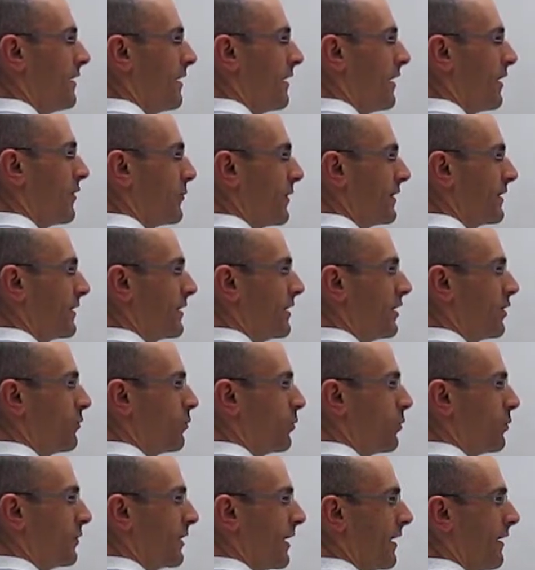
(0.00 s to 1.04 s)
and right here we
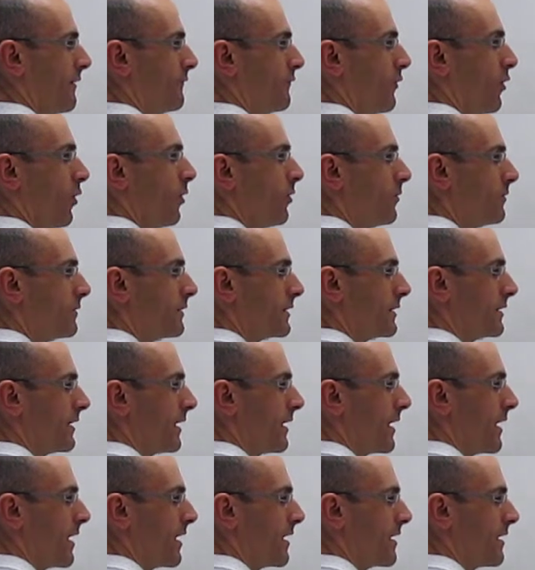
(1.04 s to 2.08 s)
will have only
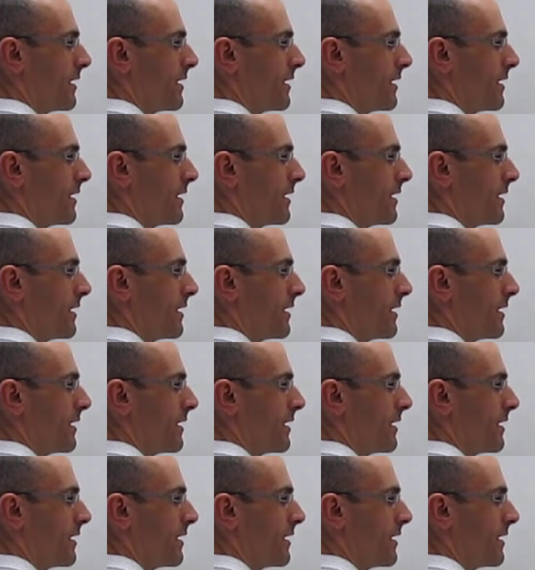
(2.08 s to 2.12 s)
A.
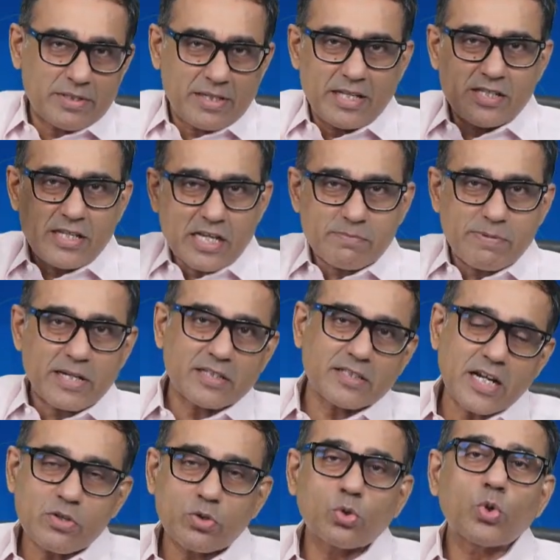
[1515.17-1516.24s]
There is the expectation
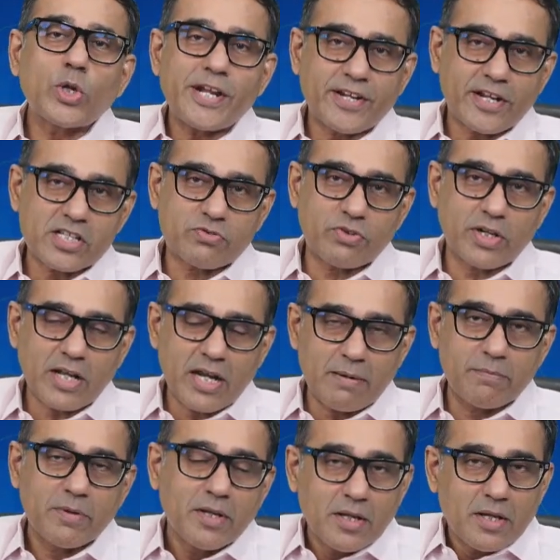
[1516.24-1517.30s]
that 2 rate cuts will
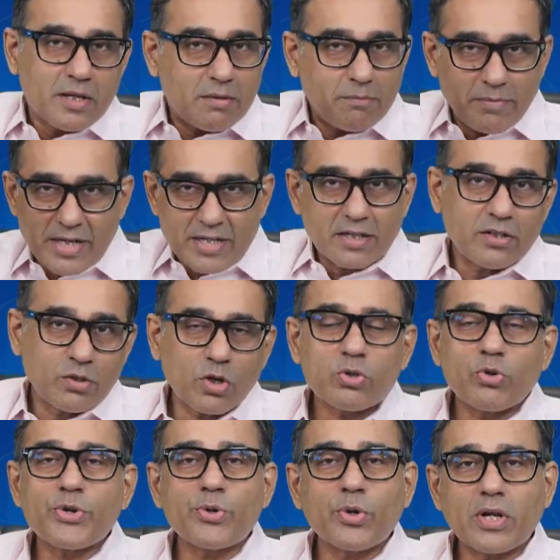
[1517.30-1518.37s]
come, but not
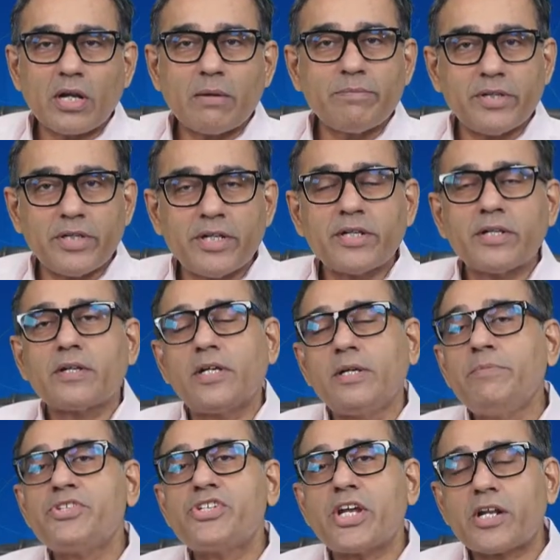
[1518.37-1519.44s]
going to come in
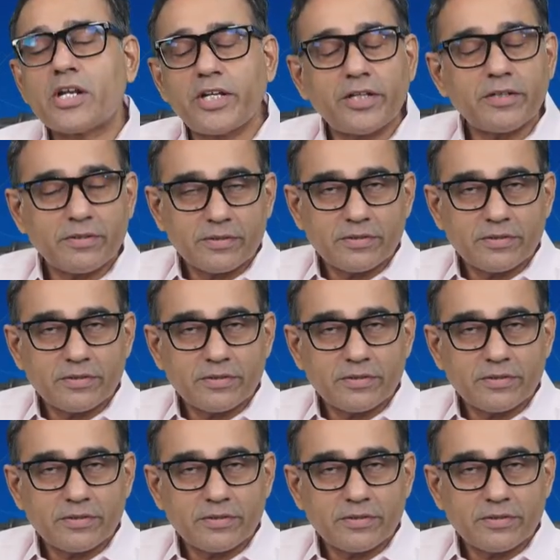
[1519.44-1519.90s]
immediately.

→ DESCRIPTION OF THE TASK
With pictures excluded, the lines running from the one containing "(1.04 s to 2.08 s)" through the last line of the records above are to be restated exactly and in full.

→ RESULT OF THE EXERCISE
(1.04 s to 2.08 s)
will have only
(2.08 s to 2.12 s)
A.
[1515.17-1516.24s]
There is the expectation
[1516.24-1517.30s]
that 2 rate cuts will
[1517.30-1518.37s]
come, but not
[1518.37-1519.44s]
going to come in
[1519.44-1519.90s]
immediately.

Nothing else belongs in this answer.